- DEVONTHINK PRO OFFICE TRIAL FOR MAC
- DEVONTHINK PRO OFFICE TRIAL PDF
- DEVONTHINK PRO OFFICE TRIAL ARCHIVE
Let’s imagine I’m spending the day at Argentina’s National Library.
DEVONTHINK PRO OFFICE TRIAL ARCHIVE
When I’m at the archive itself, the Archives header is, unsurprisingly, where most of the action is. Random/Interesting is self-explanatory, and Teaching Aids are where I put things that may be helpful for teaching all of this when I’m back home. Notebook is where I take notes and organize documents in ways that cut across multiple archives. Logistics is home to information about the infrastructure of academic life - fellowships, grants, conference funding, seminars, and the like. Internet (Clippings/Links) is where I sort stray news articles and websites of interest. For Others are documents unrelated to my own project that may be of interest to friends and colleagues. Books/Articles is where I take notes on secondary sources it’s also organized geographically. The header labeled Archives is where I put the documents I scan and the notes I take on them, organized by country and then by archive. The stuff in between, though, is user-generated.

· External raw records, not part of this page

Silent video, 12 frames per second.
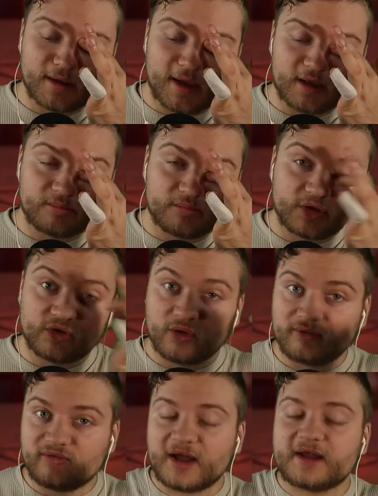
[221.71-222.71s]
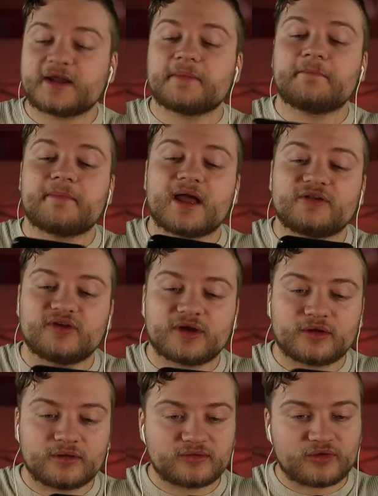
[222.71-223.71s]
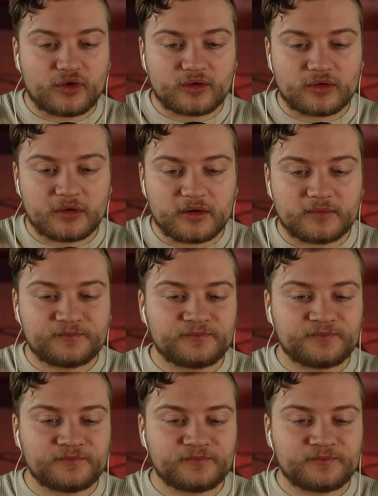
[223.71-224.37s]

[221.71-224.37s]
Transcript: and purified magic circle.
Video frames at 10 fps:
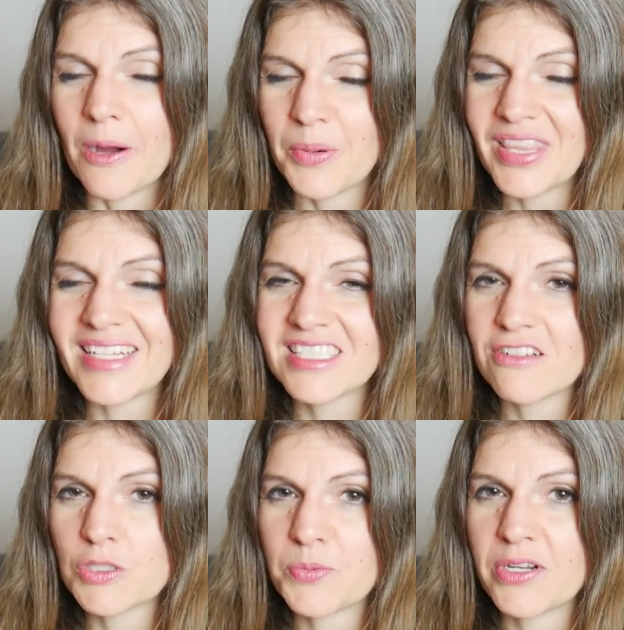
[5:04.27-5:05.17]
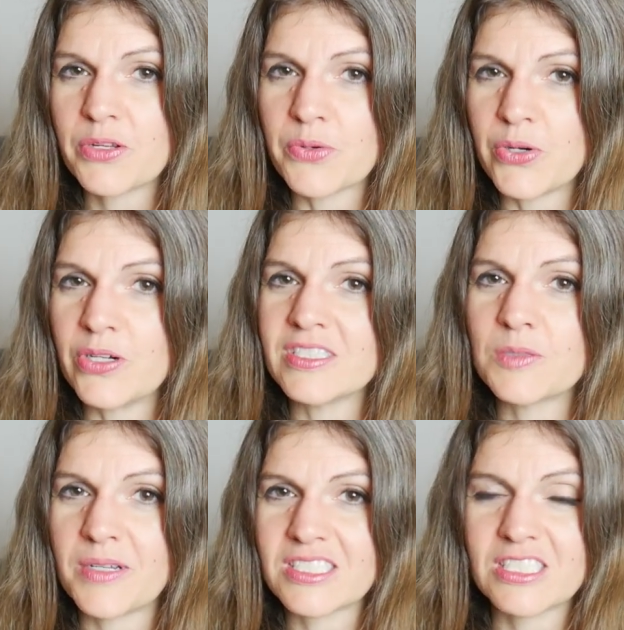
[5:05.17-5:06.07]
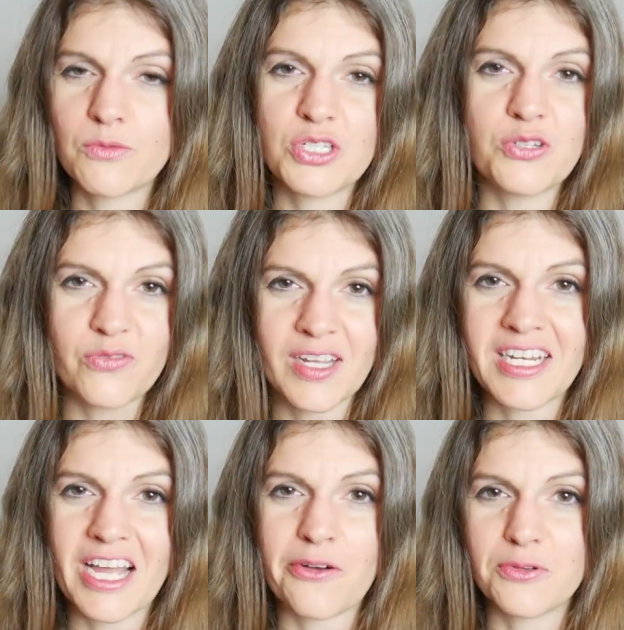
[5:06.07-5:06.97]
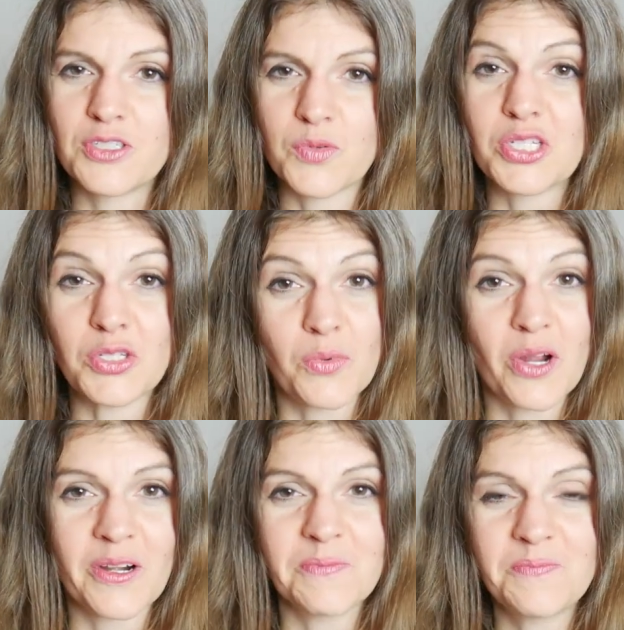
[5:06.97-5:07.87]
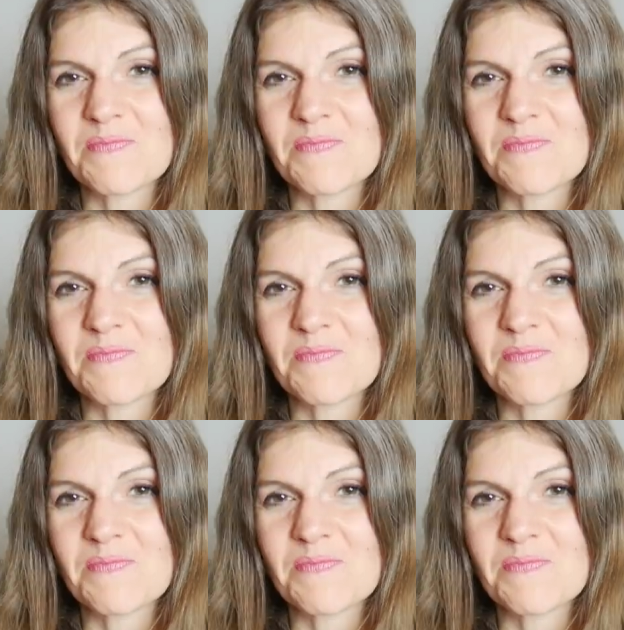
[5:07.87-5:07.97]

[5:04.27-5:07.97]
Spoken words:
But that stuff's pretty cool, especially when you find out which one you are.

DEVONTHINK PRO OFFICE TRIAL PDF
All of these came with the program or with apps I connected to it, as did the four items at the bottom of the list (i.e., All Images, All PDF Documents, Duplicates, and Orphaned Files). (You’ll find a bit more on these last two at the bottom of the post). At the top are a few items: Inbox, the default repository for new files I drag into the program Tags, which I don’t really use Mobile Sync, a reception point for items that come in through the DevonThink ToGo mobile app, and Evernote, which receives clippings I make with the Evernote app. When I fire up the program and open my Dissertation database, I’m met with the menu you see below to the left. But my fellow Mac-owning archival researchers looking to build a digital database may find something of value in the ensuing description of the DevonThink process I’ve come to rely on over the past year.
DEVONTHINK PRO OFFICE TRIAL FOR MAC
I should also note that the program is only available for Mac - I know, I know - so if you haven’t been sucked into the Apple vortex, this post won’t be of much use to you. I have no doubt that someone with more technical skill could wring much more from it than I can. I should say at the outset that I can claim no particular expertise with regard to this program. Like ABBYY FineScanner, it’s quite pricey ( $149.95 after a 150-hour test-drive), but coming up on 15 months together I couldn’t imagine my life without it. In a post about the wonders of ABBYY FineScanner back in May, I promised to write about another pillar of my archival process, the database management program, DevonThink Pro Office.